EXERCISE –
Give back the data exactly, with no images.
▼
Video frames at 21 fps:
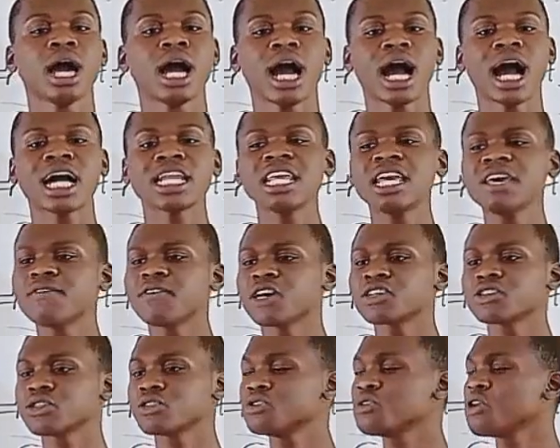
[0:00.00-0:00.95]
And if
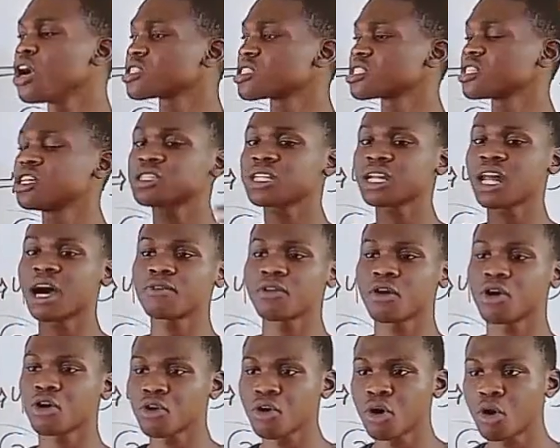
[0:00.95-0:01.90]
no oscillation has
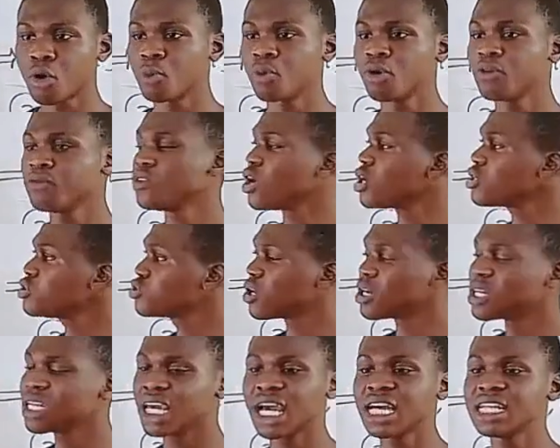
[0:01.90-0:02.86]
occurred, we've not
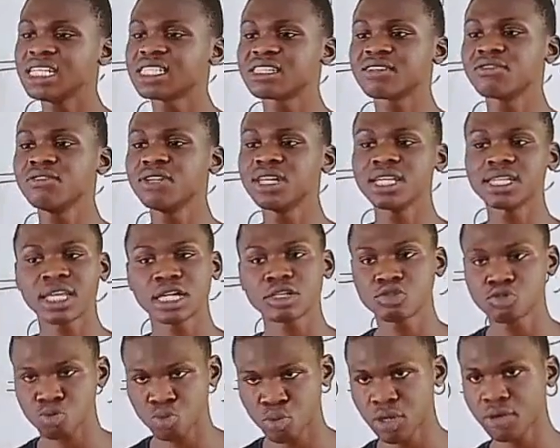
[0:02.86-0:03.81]
done anything related
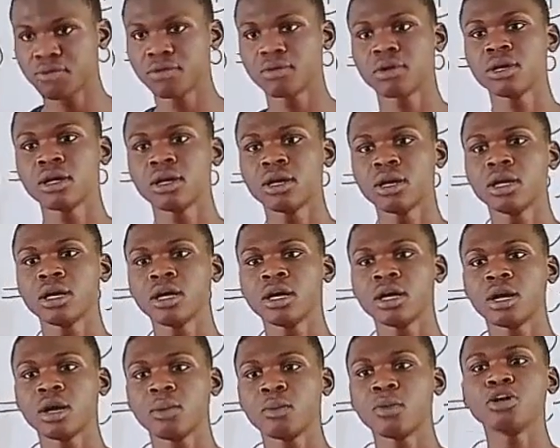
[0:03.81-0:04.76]
to wave.
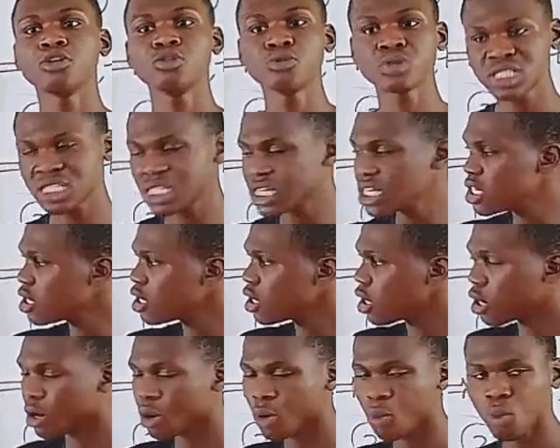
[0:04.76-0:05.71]
But you
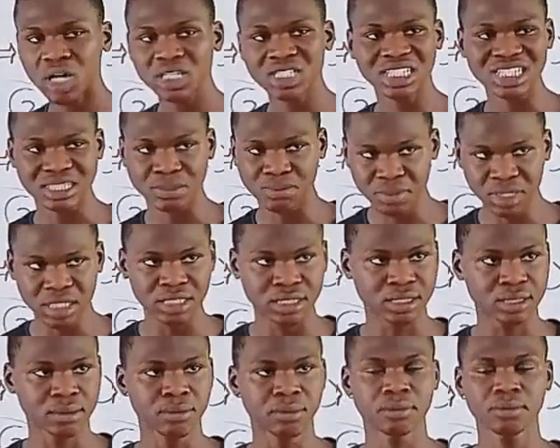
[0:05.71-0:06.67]
see what this means.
▲
REPLY –
Video frames at 21 fps:
[0:00.00-0:00.95]
And if
[0:00.95-0:01.90]
no oscillation has
[0:01.90-0:02.86]
occurred, we've not
[0:02.86-0:03.81]
done anything related
[0:03.81-0:04.76]
to wave.
[0:04.76-0:05.71]
But you
[0:05.71-0:06.67]
see what this means.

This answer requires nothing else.